Finra fines, suspends two brokers for Reg BI violations
Finra this week fined and suspended two financial advisers, and forced them to pay restitution to customers for violating Regulation Best Interest by churning clients’ accounts.
The Financial Industry Regulatory Authority Inc. alleged that Todd Anthony Cirella and Edward Scott Short traded in senior customers’ accounts at a level that was “excessive, unsuitable, and not in the customer’s best interest” while working at Laidlaw & Co. in Melville, New York.
Cirella’s actions occurred between June 2020 and January 2021, while Short’s violations took place from July 2018 and December 2020. Cirella is still employed at the firm, according to his BrokerCheck record. Short left Laidlaw last October and is no longer registered.
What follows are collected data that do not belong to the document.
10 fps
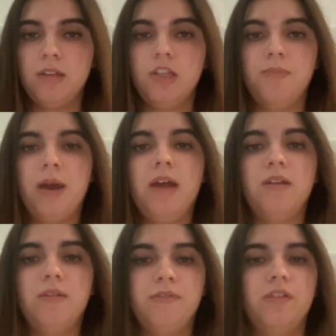it's
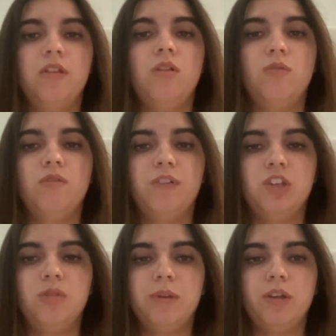bad for the local
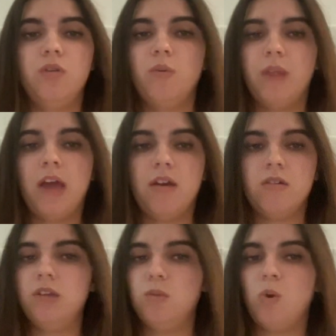fishermen who rely on
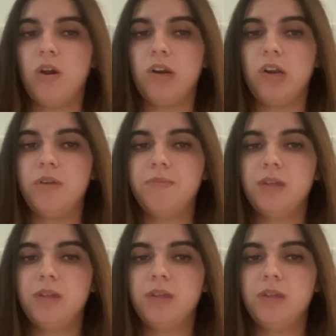clean water.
Finra fined each of the brokers $5,000. The broker-dealer self-regulator forced Cirella to pay $27,566 in restitution and suspended him for three months. Short received a seven-month suspension and must pay $116,859 in restitution.
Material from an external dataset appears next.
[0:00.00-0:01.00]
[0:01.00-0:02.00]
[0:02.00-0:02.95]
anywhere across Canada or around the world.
Cirella and Short neither admitted nor denied Finra’s findings but reached an agreement with Finra on the punishment. A number listed for the firm’s Melville office was out of order. The firm’s corporate headquarters in New York did not immediately respond to a request for comment.
The actions come three months after Finra’s first Reg BI enforcement case. The Securities and Exchange Commission filed its first Reg BI case last summer. The agency released a risk alert earlier this week warning brokerages about shortcomings in Reg BI compliance.
The latest Finra moves were first reported in WealthManagement.
The SEC finalized Reg BI, as it’s known, in June 2019, and the rule went into force in June 2020. The standard of conduct prohibits brokers from putting their financial interests ahead of their customers’ interests in a good investment return.
The rule is meant to provide stronger investor protection against broker conflicts of interest than the previous suitability rule. Short was charged with violating suitability from July 2018 to June 2020 and Reg BI from June to December 2020.
Excessive trading violates both suitability and Reg BI. In its order, Finra said a turnover rate of six or a cost-to-equity ratio above 20% generally indicate a number of transactions that is too high.
The Finra order said that Short recommended 204 transactions in the account of a customer who was about 80 years old. The activity generated $116,859 in commissions and resulted in approximately $185,000 in trading losses, an annualized cost-to-equity ratio of 76.53%, and an annualized turnover rate of 47.49.
Cirella recommended 46 transactions that generated $27,566 in commissions and resulted in approximately $12,000 in trading losses, an annualized cost-to-equity ratio of 37.65%, and an annualized turnover rate of 20.39. He was working with the account of a customer who was about 70.
In both situations, the customers “relied on [the reps’] advice and routinely followed [their] recommendations,” Finra states in the order. As a result, they exercised de facto control over the customer accounts.
Compliance experts have said Reg BI gives Finra more latitude to charge reps with excessive trading than the organization had under the suitability rule.